Overall, Chiarelli said the Army's new modernization plan was an on track and was briefed Wednesday to the Defense Acquisition Board. "We are very comfortable where we are," he said, declining to elaborate later on.
The view from near the top of the Army: the service must field a vehicle ready to connect to a robust network able to feed information to the squad level. And it must get feedback from industry as to what is producible right away so that the service can field vehicles within the five- to seven-year window set by Army Chief of Staff Gen. George Casey.
That feedback will roll in after the Army holds its industry day on Oct. 16 and then releases draft specifications and basic requirements for the IFV on Nov. 23-25. The final RFP should be issued in the second quarter of fiscal 2010 and the contract award made in the fourth quarter of that year.
The view from what used to be the program office for FCS is they want a modular approach from industry, especially regarding armor. To help give all possible competitors "an idea of the state of the art" the Army will share all non-proprietary data from the MGV program, Col. Bryan McVeigh, project manager of Manned Systems Integration, told me at AUSA.
The Army must meet the "aggressive" schedule of fielding in five to seven years. That means that prime contractors must present the Army with Technical Readiness Levels of "six and above," McVeigh said. "Six is the exception; seven is the rule because we just don't have time." TRL 6 means the technology is just about ready for prime time. TRL 7 means technology has been tested on a prototype in an operational environment and is basically ready to go into production.
Critics repeatedly chastised the FCS program for pushing the technological envelope too far and too fast and the Army clearly knows it must avoid requirements creep and massive technological innovation.
Competitors for the GCV must give the Army an "open architecture" and ensure that the ability to make major improvements is "built into the platform," McVeigh said.
While he would not address the key issues of weight or tracked vs. wheeled, McVeigh said industry should take a "modular approach" in designing their IFVs so that over the years armor can be taken off and replaced, along with other systems that need improvements as the battlefield changes and urgent operational needs come in.
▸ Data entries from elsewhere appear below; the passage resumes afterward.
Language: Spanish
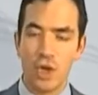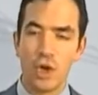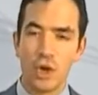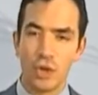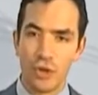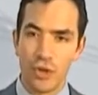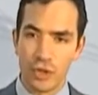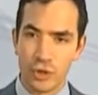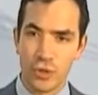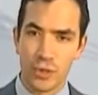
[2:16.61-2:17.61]
con todas
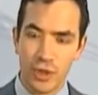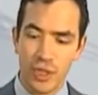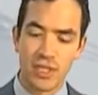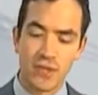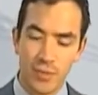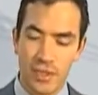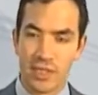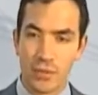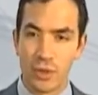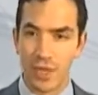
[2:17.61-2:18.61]
sus opciones de forma
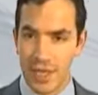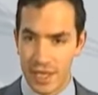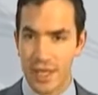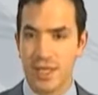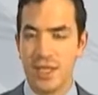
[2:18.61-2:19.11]
simultánea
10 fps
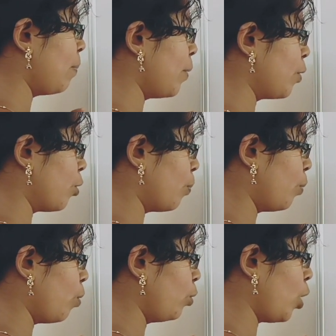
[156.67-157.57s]
add பண்ணிரும்
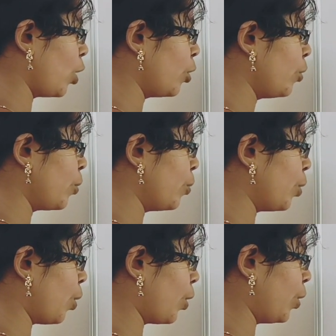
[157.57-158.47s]
proton,
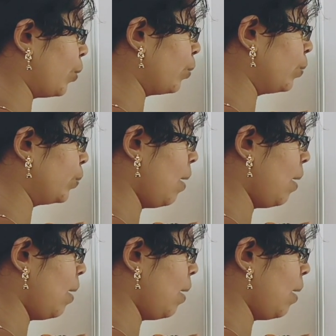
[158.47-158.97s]
neutron ஏயும்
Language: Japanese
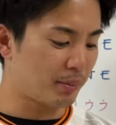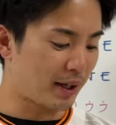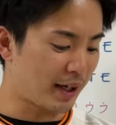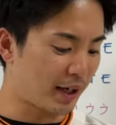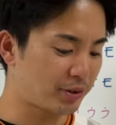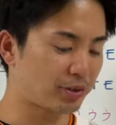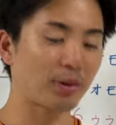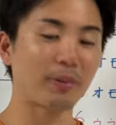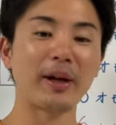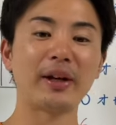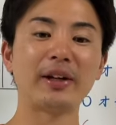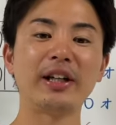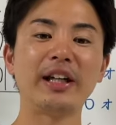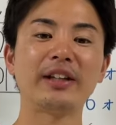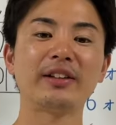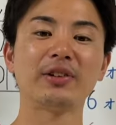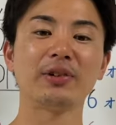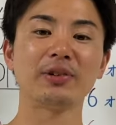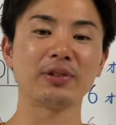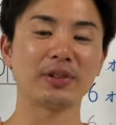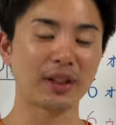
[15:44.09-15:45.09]
まあ、レフト前
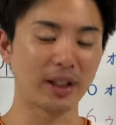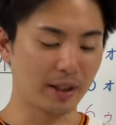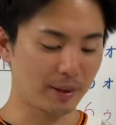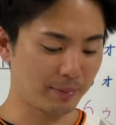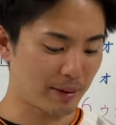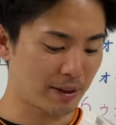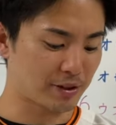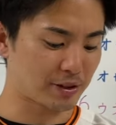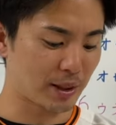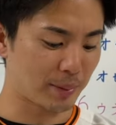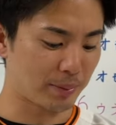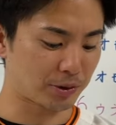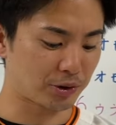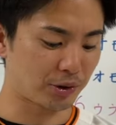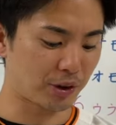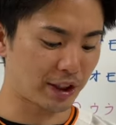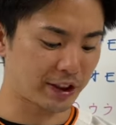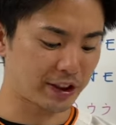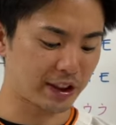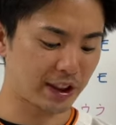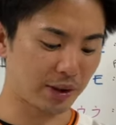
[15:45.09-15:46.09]
ヒット打った丸さんもそ
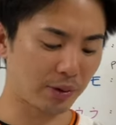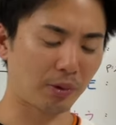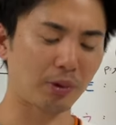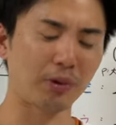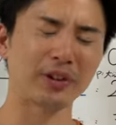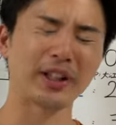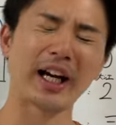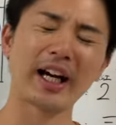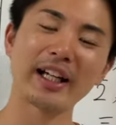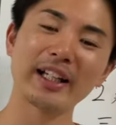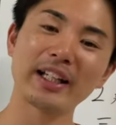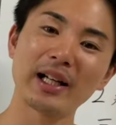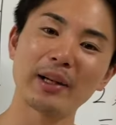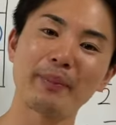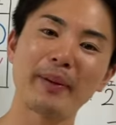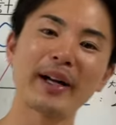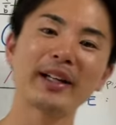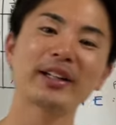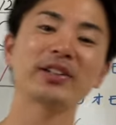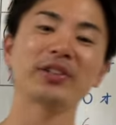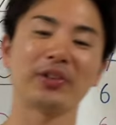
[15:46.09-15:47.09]
うだし、この代打
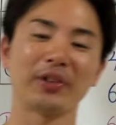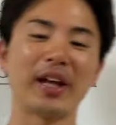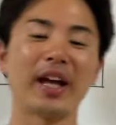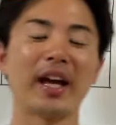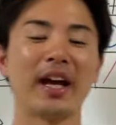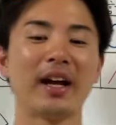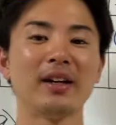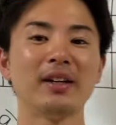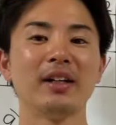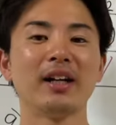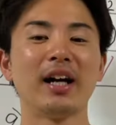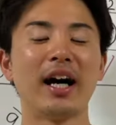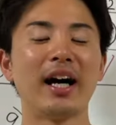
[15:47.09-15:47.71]
バントで、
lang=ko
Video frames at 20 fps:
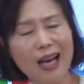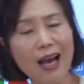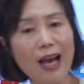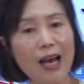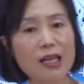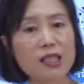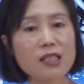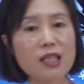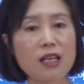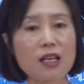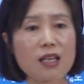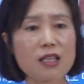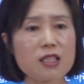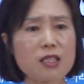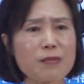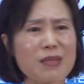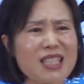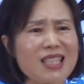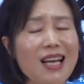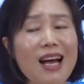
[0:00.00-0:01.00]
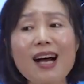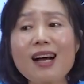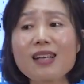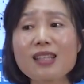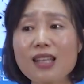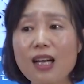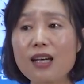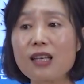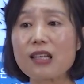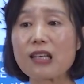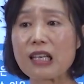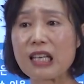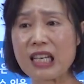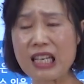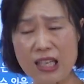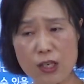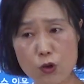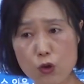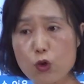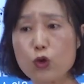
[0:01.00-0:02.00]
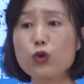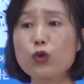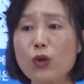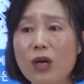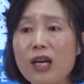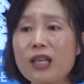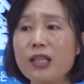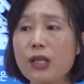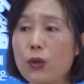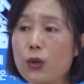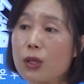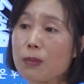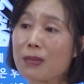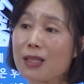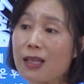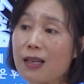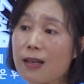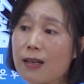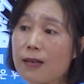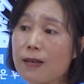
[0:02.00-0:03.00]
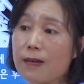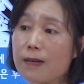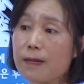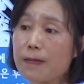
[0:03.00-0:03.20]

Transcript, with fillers: 다 아는 얘기 같지만 상당히 중요한 내용입니다.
That may well mean a vehicle that has a basic blast resistance level built in and can then be bolstered with armor kits in the field. That would help reduce the weight of the basic vehicle and give the Army a more flexible platform that could be used, for example, by both the National Guard at home and the active force in the field.
The larger Army modernization effort -- above and beyond the GCV platform -- will include capability packages every two years, broken into one year increments, according to Army briefing charts. The first package for fiscal 2011-2012 boasts four "urgent requirements: persistent surveillance; advanced precision mortar initiative, Ground Soldier System (what used to be Land Warrior) and Human Terrain Teams."
One thing that will leap out at the cognoscenti is that these requirements include personnel. Paul Mehney, spokesman for the Army modernization efforts, said that persistent surveillance will include troops performing perimeter surveillance and the like, as well as UAS. The Human Terrain Teams, while still evolving, are essentially personnel used for stability operations and in Advisory and Assistance Brigades.
The briefing charts say that future capability packages will include: "more capable Unmanned Air vehicles (greater range, loiter and payload capability); larger Unmanned Ground Vehicles; Improvements to the network (more information and imagery at lower levels.)
Mehney said those ground vehicles would perform missions including countermine, armed reconnaissance and "maybe" transport.
Loren Thompson, defense analyst at the Lexington Institute and a defense consultant, was wary of the new effort, blaming Defense Secretary Robert Gates for killing a program that should not have been killed.
"We are going to waste a lot of money resetting this vehicle. Maybe a year down the road we will get to the point where we were when Secretary Gates made this decision. I do see this hurting the warfighter over the long run," he said. "This is the kind of outcome you get when you have a handful of people in a room making decisions about things on which they are not experts."
He said the Army "is doing its best to rescue a program it was happy with, while paying attention to the direction they've been given."